Directions =>
Go through the records and transcribe them exactly, passing over any picture.
=== Records for this task ===
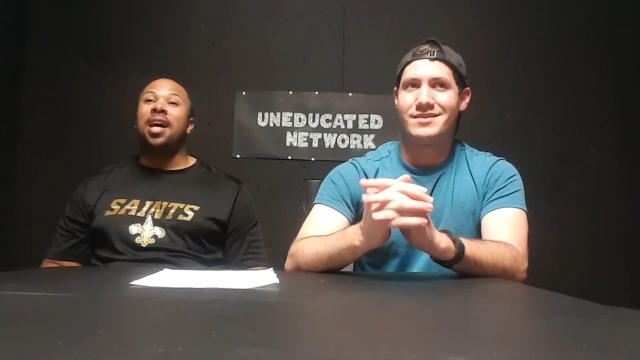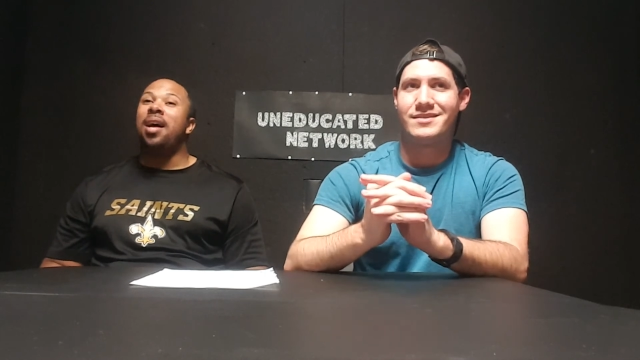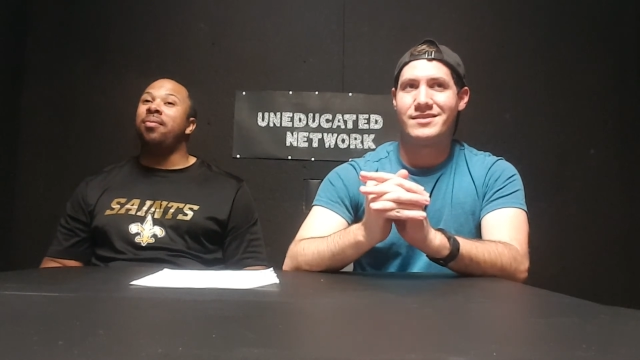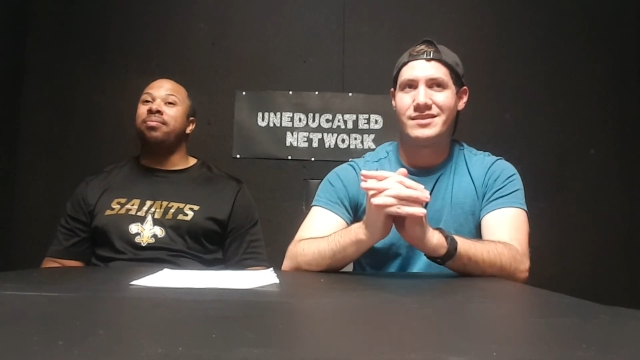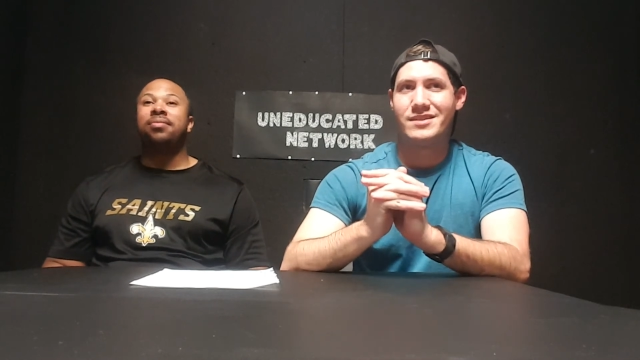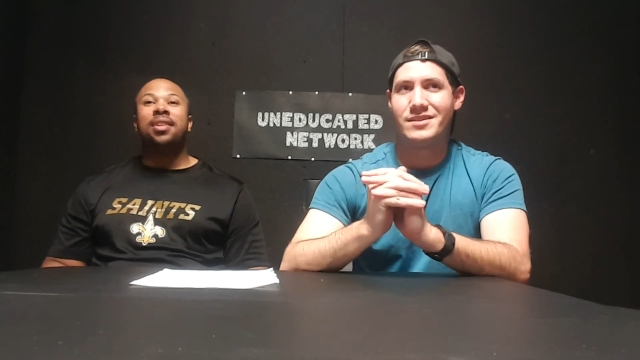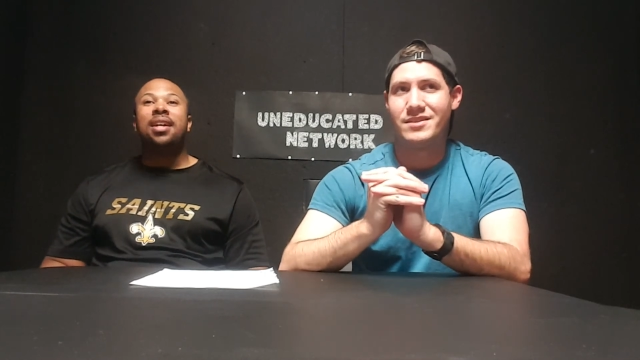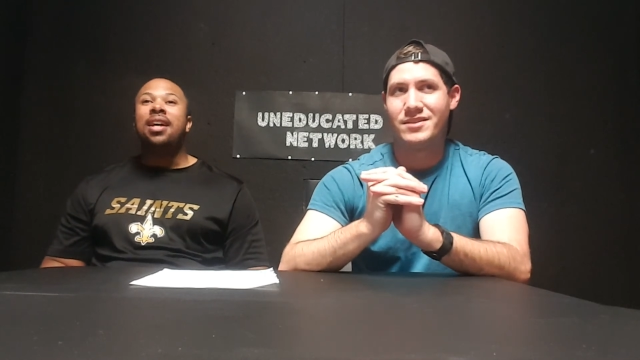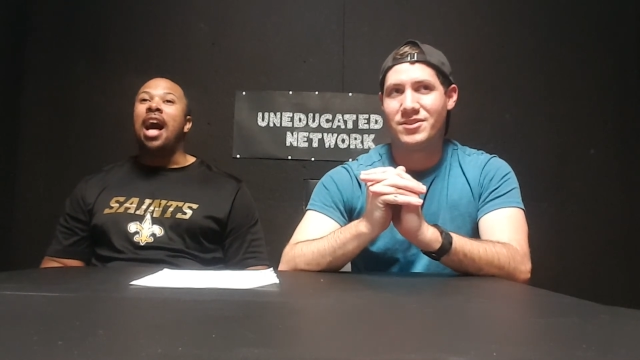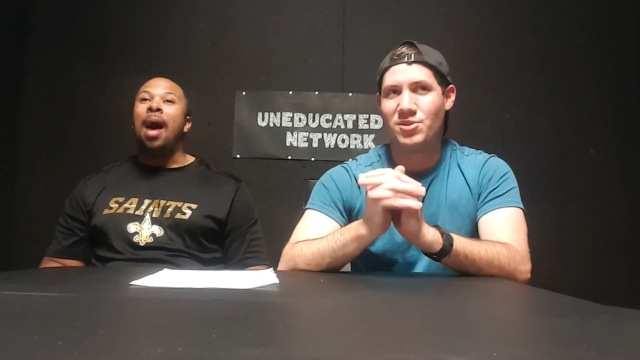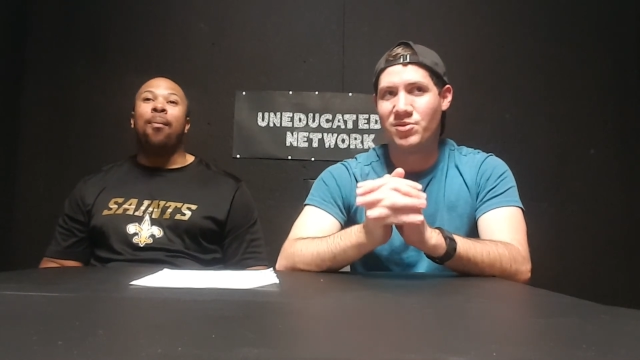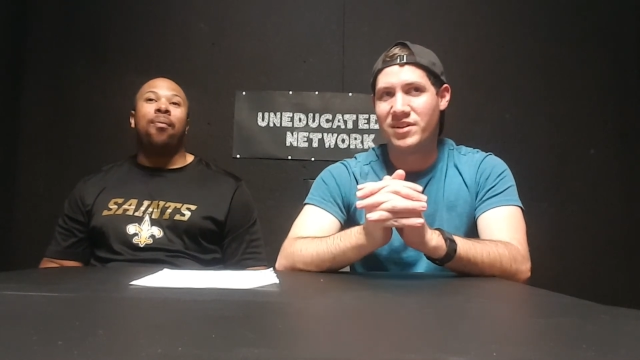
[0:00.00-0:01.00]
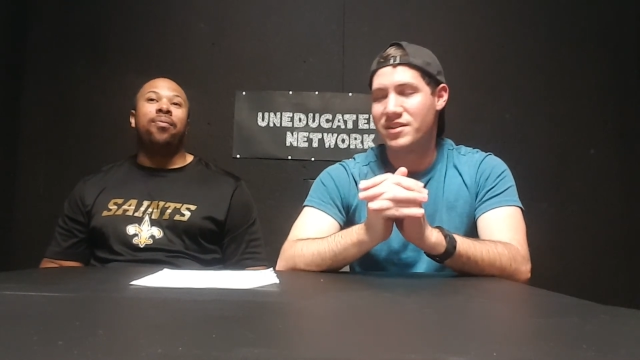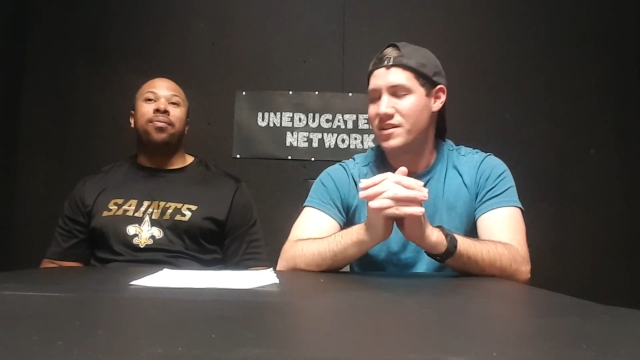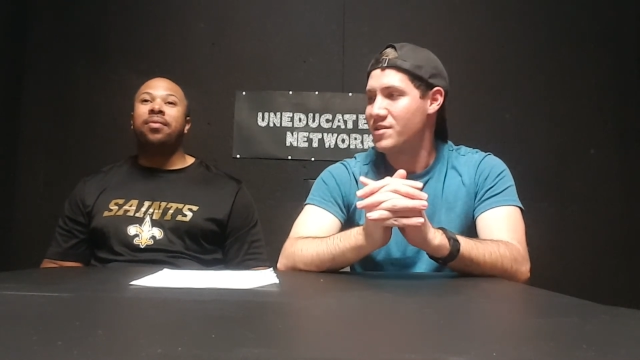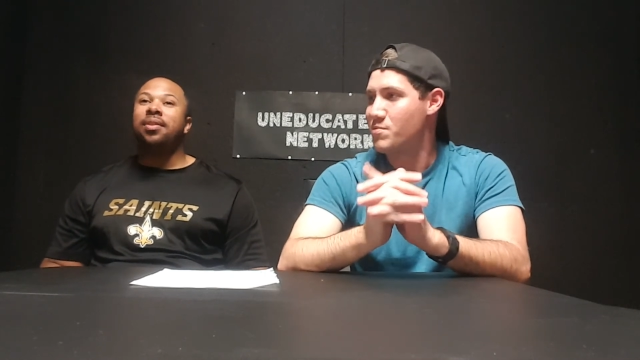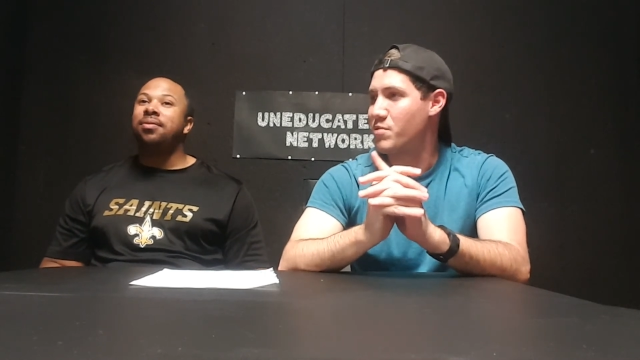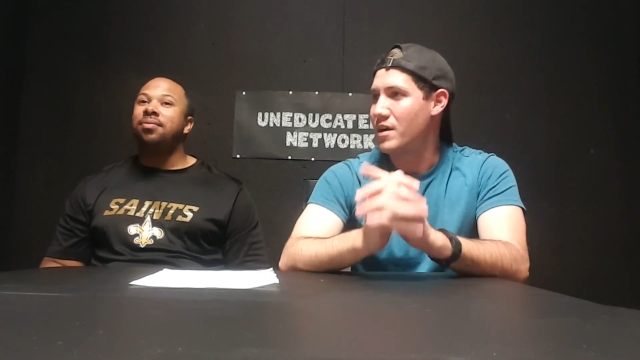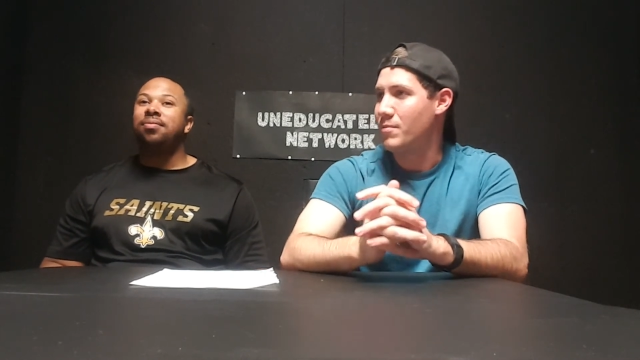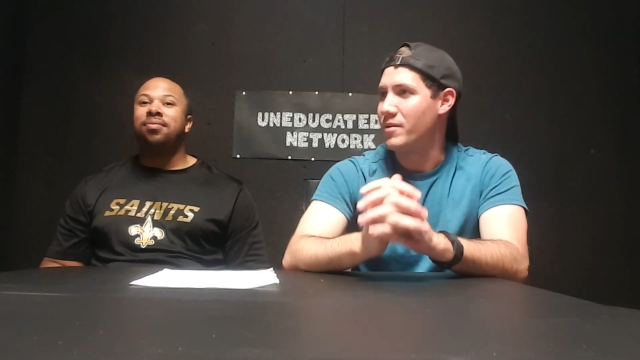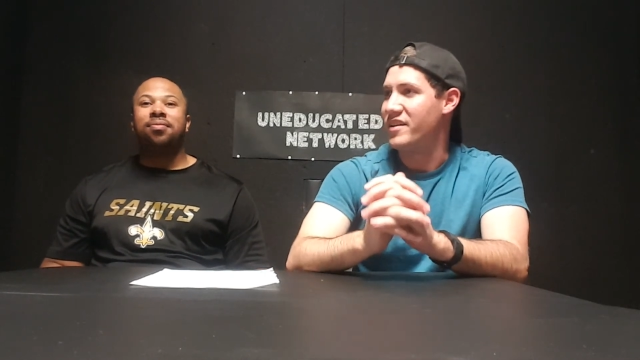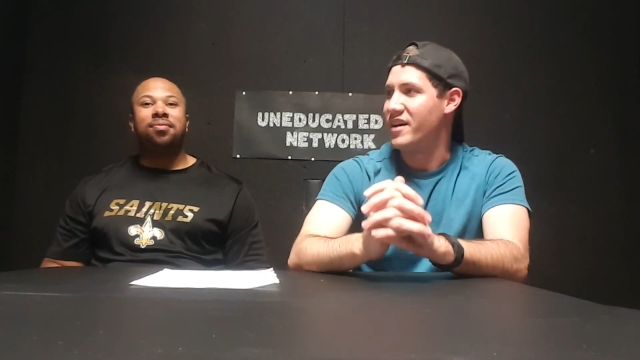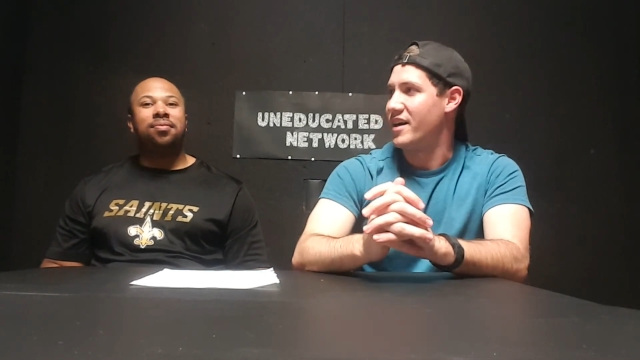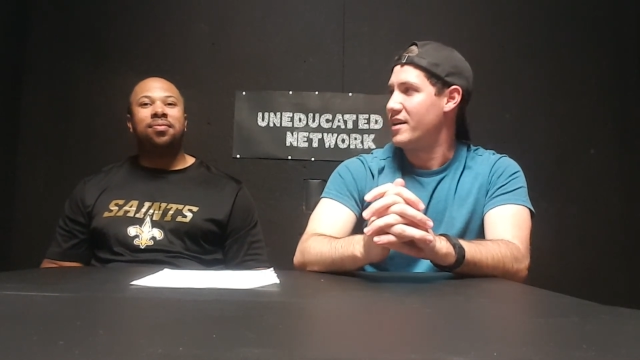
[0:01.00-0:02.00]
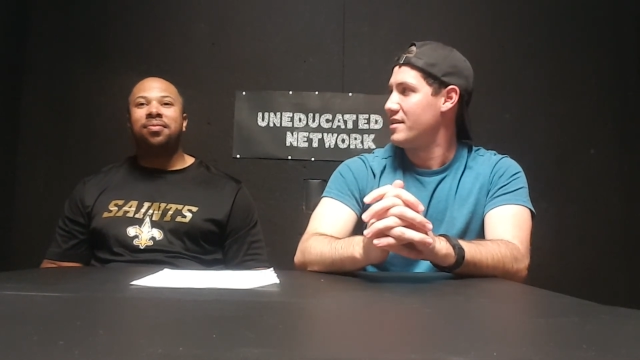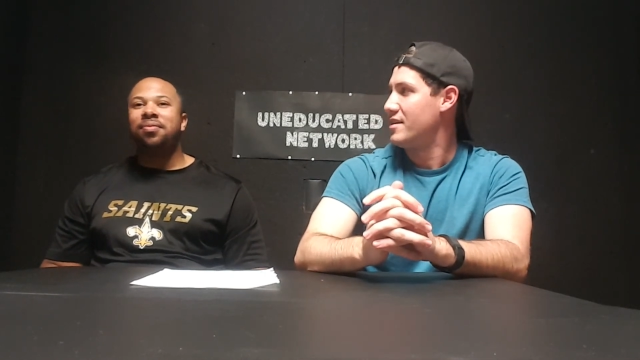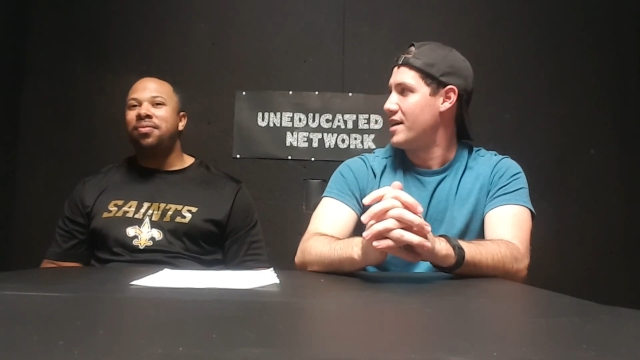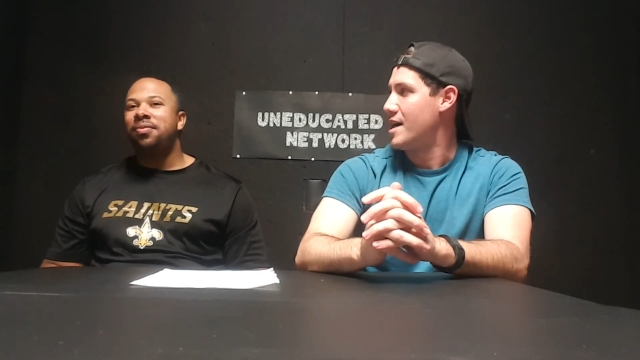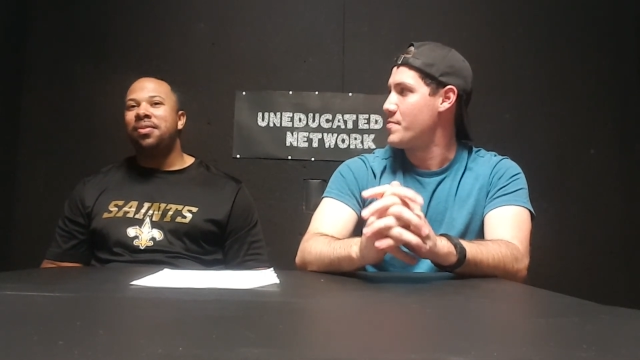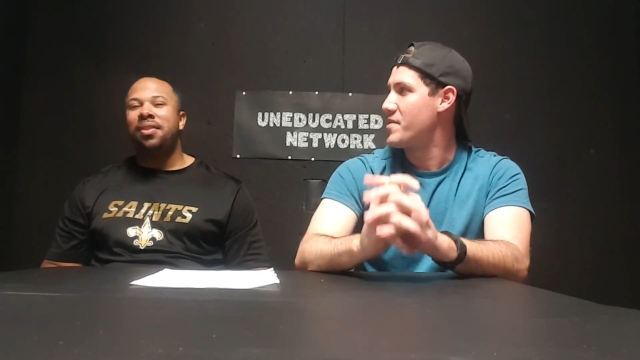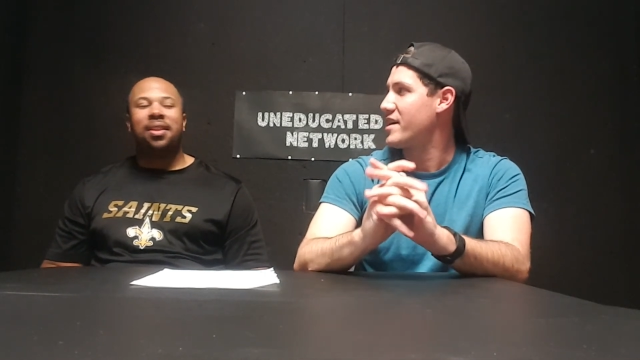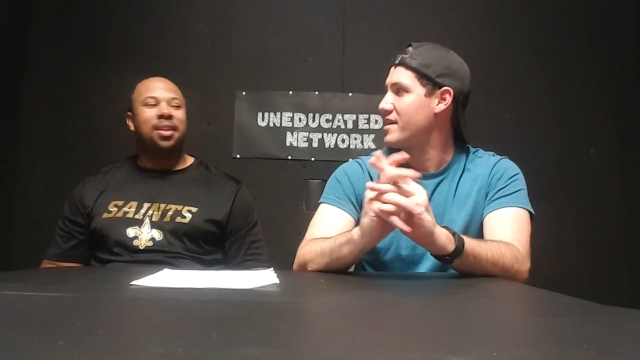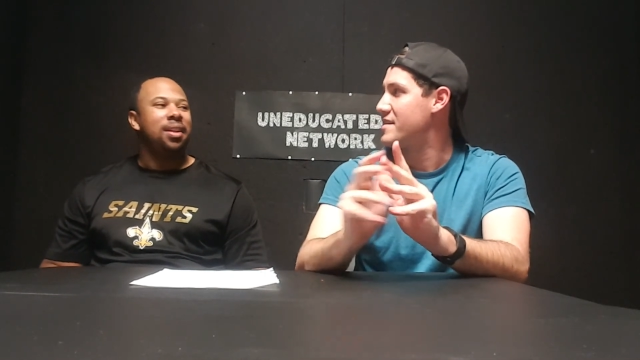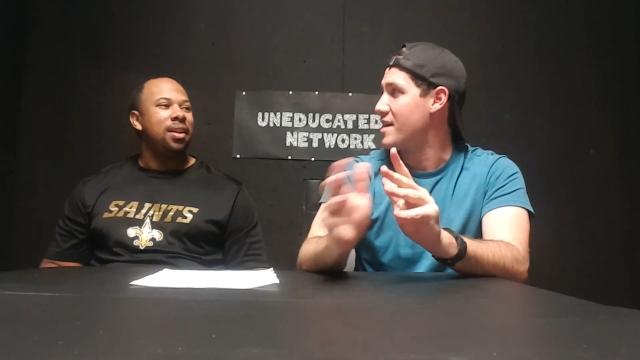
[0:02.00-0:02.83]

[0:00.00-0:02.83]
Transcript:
Speaker 1: 2 I'm, touchdowns, probably not. I'm thinking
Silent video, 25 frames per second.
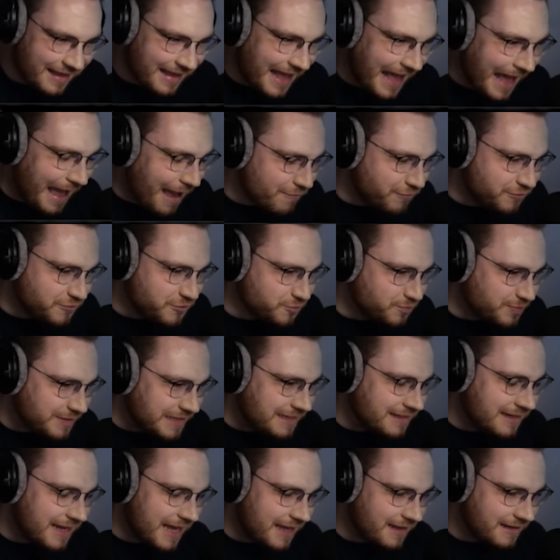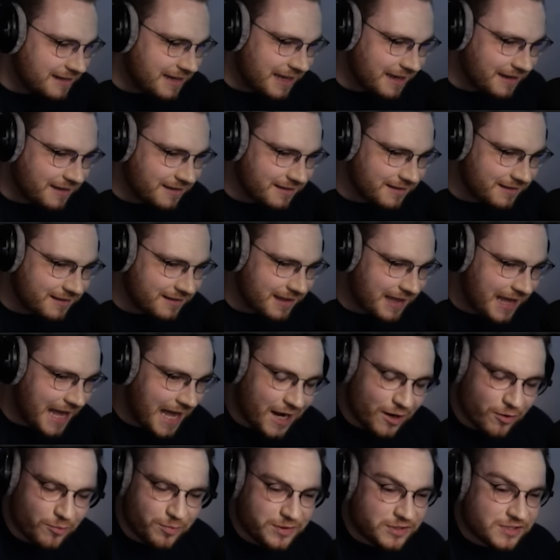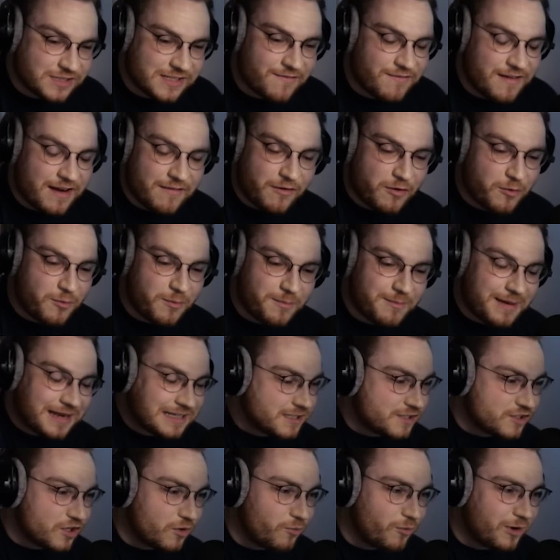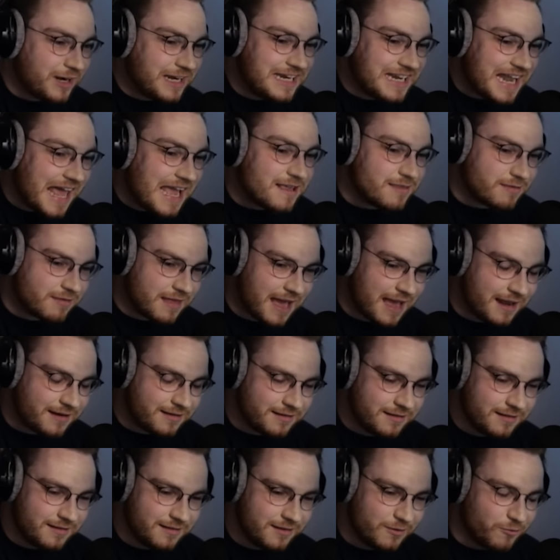have to be like like I don't know because I've never met someone like that.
===
Response to the task =>
[0:00.00-0:01.00]
[0:01.00-0:02.00]
[0:02.00-0:02.83]

[0:00.00-0:02.83]
Transcript:
Speaker 1: 2 I'm, touchdowns, probably not. I'm thinking
Silent video, 25 frames per second.
have to be like like I don't know because I've never met someone like that.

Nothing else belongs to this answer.